◆ What is expected ◆
From the data below, retype exactly the lines starting with the one that contains "[00:09:15.23 to 00:09:16.13]" and ending with the one that contains "Transcript, with fillers: Everyone, Nandeep", both included.

◆ Records shown ◆

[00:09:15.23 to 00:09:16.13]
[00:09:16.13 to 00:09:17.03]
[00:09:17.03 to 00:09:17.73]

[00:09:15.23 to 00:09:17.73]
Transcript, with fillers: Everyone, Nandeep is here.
==
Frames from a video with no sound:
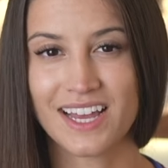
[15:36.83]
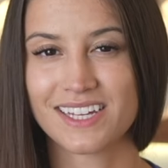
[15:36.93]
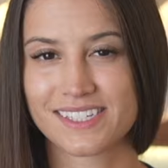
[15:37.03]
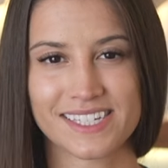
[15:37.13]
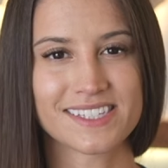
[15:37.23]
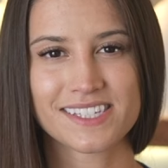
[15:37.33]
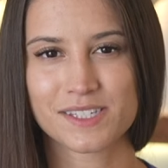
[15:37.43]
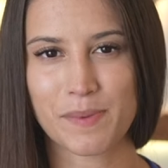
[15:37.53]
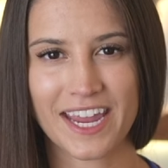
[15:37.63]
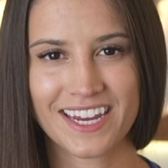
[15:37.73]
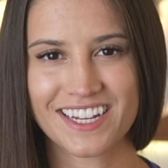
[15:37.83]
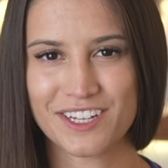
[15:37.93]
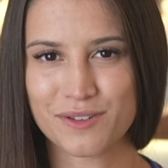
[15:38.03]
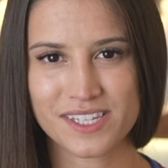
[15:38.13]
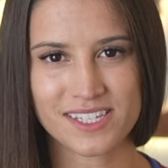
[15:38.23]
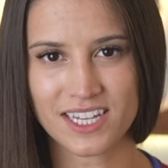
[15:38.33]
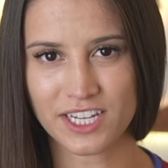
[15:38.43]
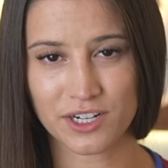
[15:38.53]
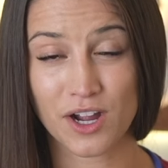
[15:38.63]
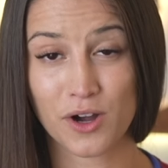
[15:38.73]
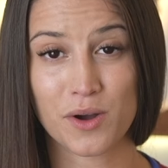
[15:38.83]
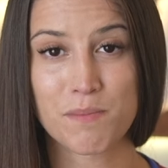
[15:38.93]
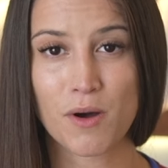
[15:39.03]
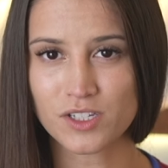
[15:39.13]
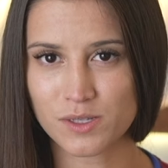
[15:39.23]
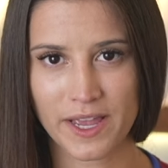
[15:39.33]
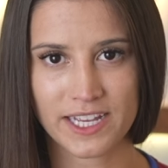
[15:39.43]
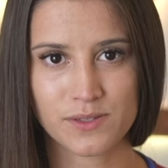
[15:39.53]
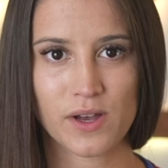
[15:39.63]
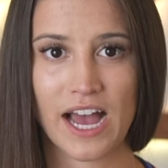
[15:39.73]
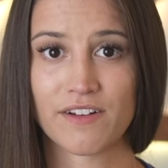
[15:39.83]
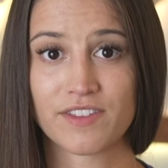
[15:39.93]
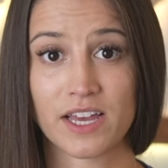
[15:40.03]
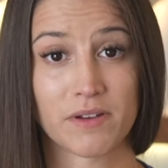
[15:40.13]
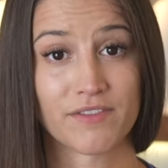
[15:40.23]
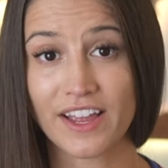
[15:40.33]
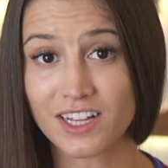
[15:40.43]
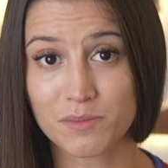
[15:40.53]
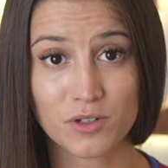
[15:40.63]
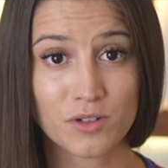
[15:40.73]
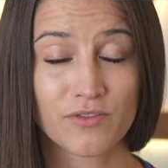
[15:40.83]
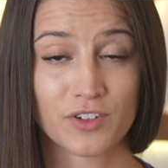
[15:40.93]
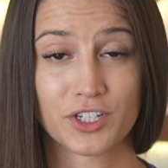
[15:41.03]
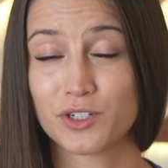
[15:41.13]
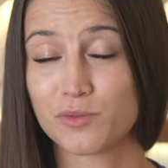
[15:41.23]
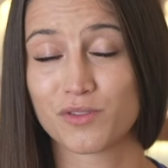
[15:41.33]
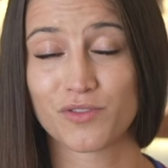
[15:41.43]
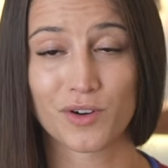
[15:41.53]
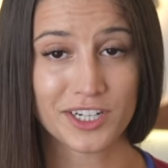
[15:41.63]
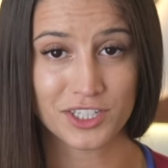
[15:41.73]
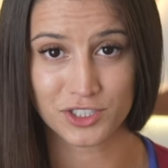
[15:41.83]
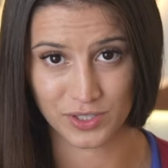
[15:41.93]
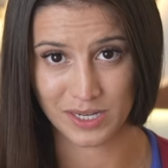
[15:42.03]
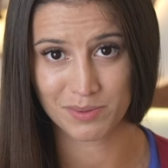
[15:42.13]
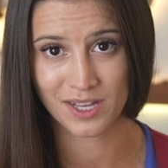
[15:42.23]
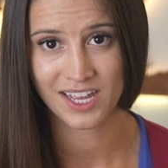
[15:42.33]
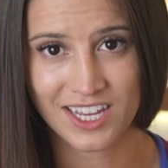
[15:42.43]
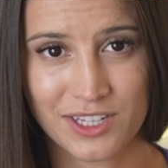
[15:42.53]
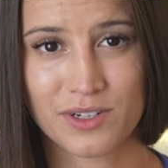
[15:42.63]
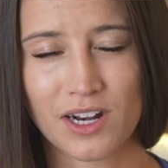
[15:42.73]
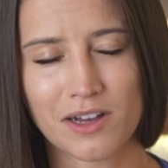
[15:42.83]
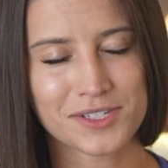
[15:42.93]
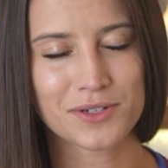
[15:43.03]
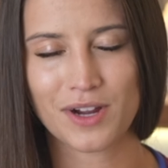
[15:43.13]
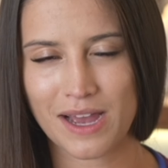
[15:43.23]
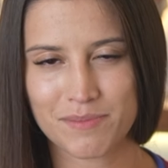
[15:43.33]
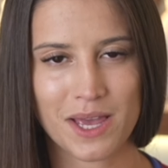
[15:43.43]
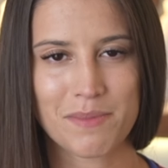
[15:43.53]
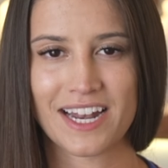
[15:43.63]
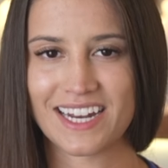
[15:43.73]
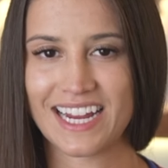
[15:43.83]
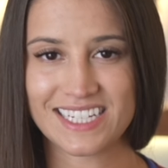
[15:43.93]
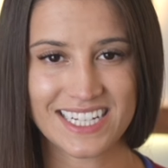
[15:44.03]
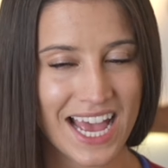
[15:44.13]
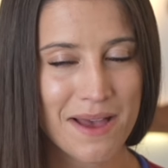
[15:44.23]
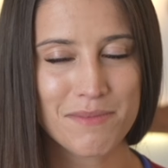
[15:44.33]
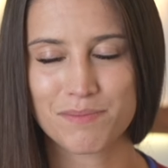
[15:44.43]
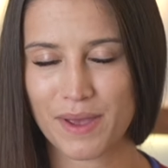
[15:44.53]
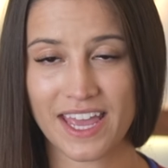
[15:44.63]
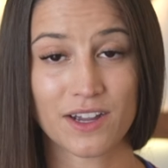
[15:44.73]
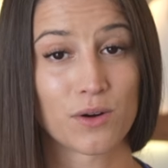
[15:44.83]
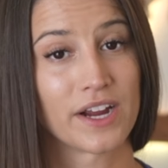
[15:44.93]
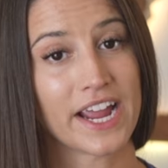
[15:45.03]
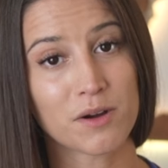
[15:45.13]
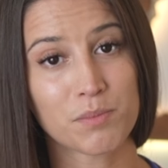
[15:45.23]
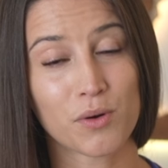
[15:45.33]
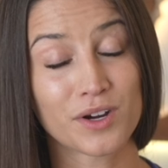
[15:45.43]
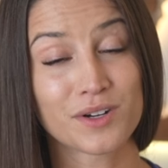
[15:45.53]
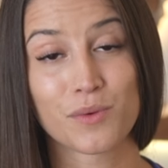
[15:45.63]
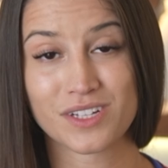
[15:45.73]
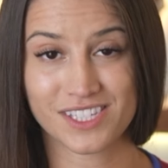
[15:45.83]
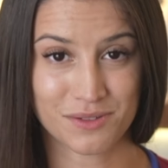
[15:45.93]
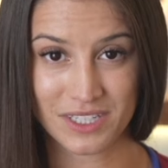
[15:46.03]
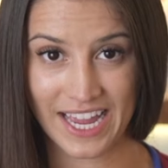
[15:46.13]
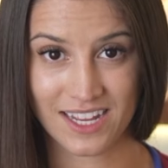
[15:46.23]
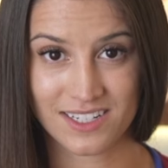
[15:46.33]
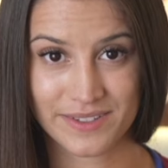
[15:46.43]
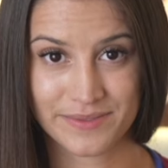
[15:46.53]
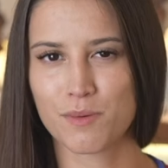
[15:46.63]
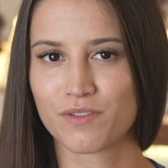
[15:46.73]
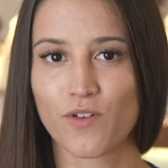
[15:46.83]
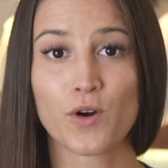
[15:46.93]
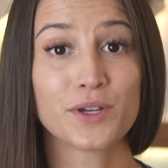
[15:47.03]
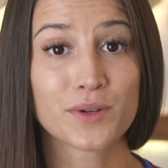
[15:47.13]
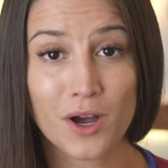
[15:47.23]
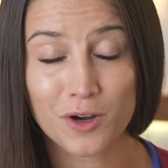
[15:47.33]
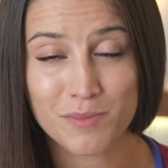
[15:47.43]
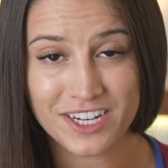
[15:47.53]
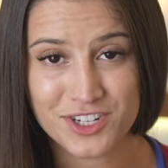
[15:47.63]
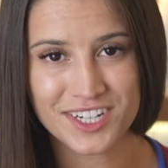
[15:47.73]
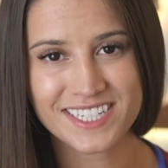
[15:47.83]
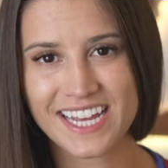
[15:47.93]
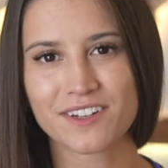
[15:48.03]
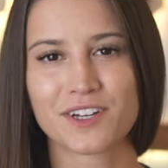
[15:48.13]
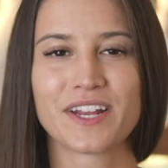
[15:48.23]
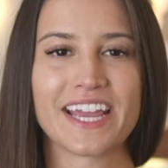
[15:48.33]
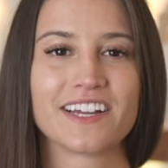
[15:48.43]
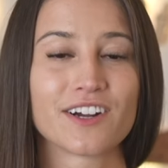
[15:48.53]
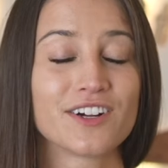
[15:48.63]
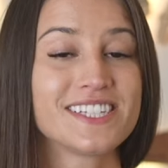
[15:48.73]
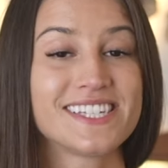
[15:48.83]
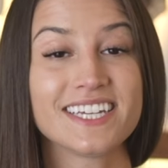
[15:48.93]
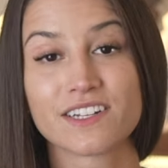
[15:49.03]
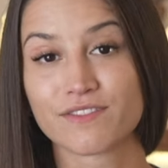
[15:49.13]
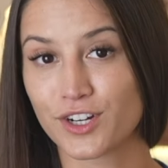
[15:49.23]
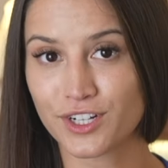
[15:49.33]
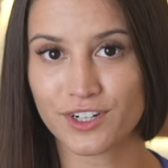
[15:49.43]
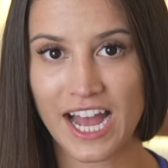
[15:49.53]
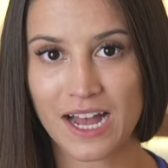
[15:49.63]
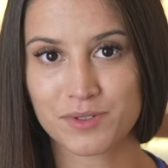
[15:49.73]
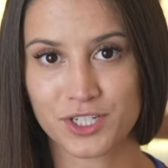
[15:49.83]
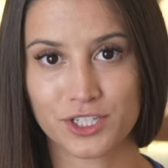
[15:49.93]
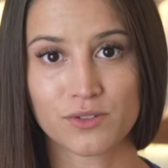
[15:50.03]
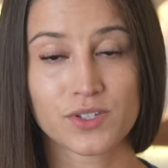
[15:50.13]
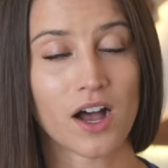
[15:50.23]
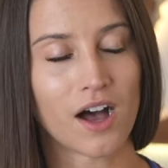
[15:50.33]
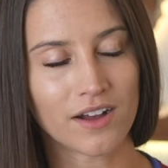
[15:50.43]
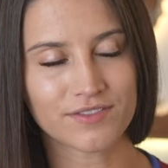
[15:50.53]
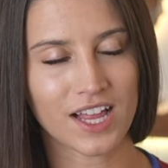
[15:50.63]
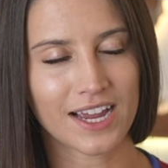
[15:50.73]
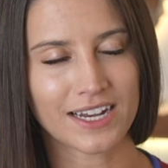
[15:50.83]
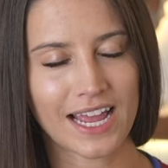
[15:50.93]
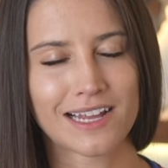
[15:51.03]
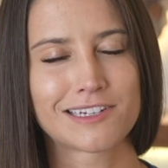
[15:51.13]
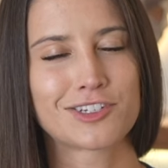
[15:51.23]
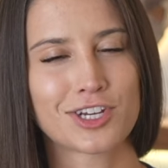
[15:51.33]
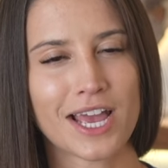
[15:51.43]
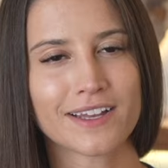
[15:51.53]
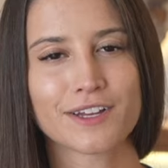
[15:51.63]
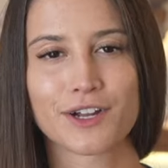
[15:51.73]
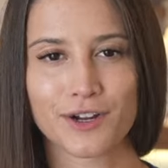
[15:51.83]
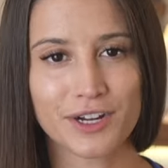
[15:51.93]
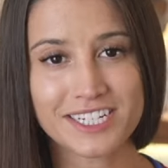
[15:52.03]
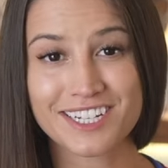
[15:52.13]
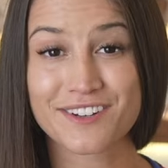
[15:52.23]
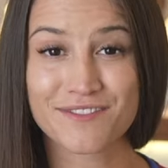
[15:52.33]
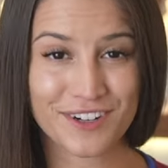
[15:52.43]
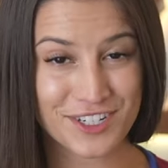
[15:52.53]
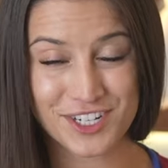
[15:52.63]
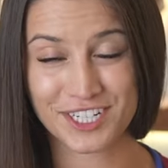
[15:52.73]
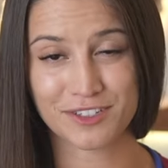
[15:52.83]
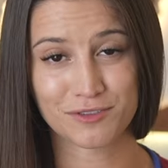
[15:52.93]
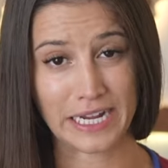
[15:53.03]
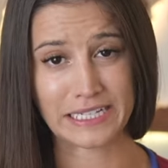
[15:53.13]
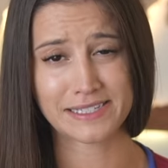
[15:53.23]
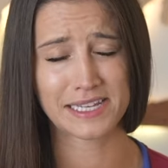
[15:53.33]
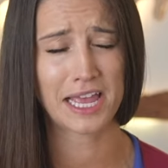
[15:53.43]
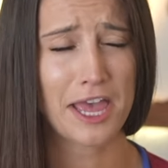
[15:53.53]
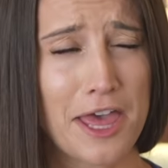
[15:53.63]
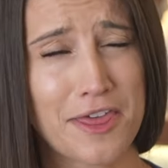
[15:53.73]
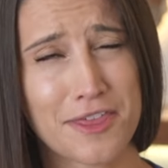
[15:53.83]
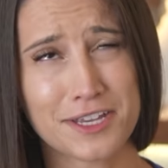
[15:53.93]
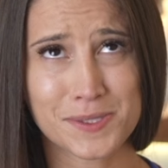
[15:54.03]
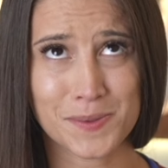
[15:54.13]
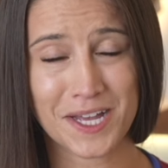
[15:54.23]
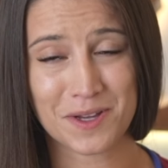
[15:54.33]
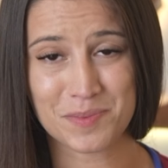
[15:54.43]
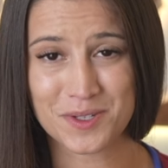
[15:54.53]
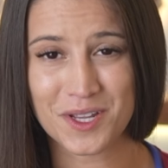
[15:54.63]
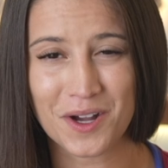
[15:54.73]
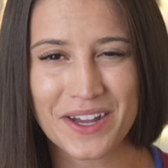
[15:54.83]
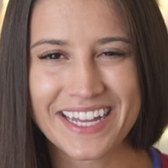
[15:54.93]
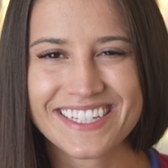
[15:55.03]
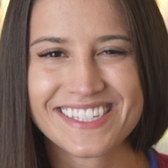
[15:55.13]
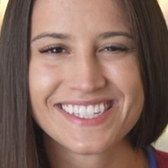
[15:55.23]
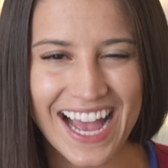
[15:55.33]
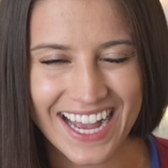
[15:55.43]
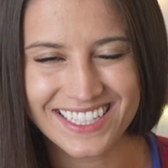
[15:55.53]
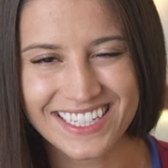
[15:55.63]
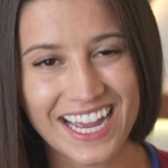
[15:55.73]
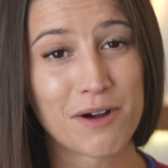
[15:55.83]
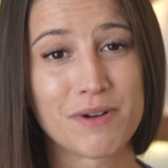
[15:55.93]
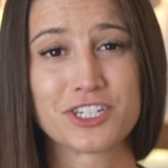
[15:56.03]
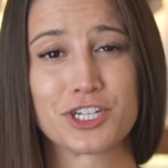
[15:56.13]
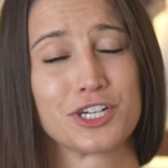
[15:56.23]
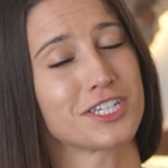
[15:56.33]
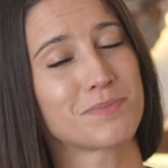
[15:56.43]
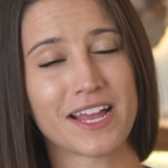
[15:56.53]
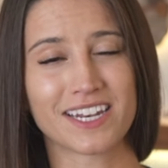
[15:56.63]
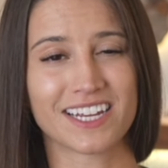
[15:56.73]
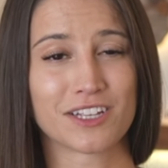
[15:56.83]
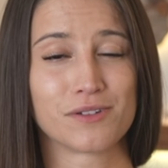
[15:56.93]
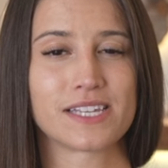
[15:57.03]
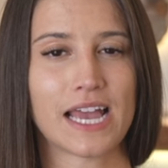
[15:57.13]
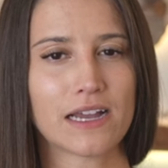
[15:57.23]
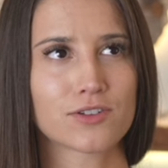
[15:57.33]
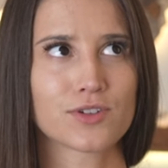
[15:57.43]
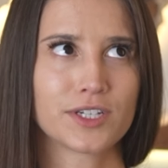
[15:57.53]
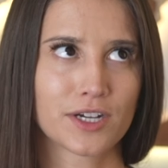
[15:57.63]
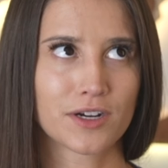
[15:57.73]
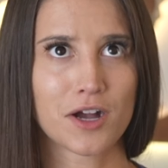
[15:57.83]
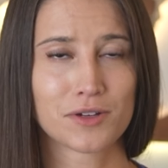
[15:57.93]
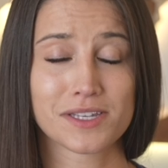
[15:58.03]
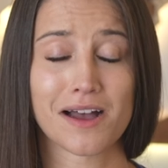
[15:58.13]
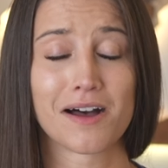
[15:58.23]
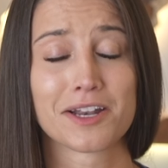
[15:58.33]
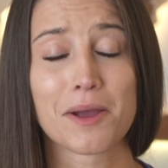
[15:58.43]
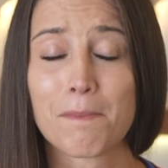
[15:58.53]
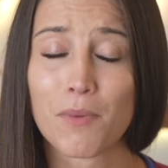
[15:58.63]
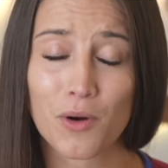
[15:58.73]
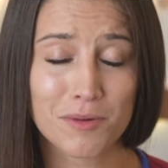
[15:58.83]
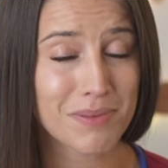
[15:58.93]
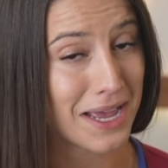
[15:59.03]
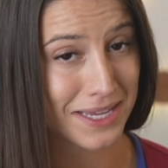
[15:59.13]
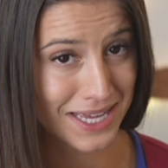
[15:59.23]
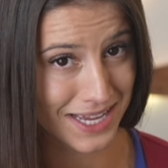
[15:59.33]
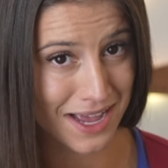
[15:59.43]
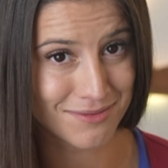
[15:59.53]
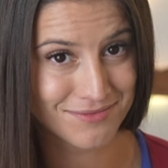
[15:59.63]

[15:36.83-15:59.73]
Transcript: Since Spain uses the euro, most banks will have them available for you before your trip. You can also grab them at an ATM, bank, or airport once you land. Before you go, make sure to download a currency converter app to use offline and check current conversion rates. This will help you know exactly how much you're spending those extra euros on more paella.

◆ Answer area ◆
[00:09:15.23 to 00:09:16.13]
[00:09:16.13 to 00:09:17.03]
[00:09:17.03 to 00:09:17.73]

[00:09:15.23 to 00:09:17.73]
Transcript, with fillers: Everyone, Nandeep is here.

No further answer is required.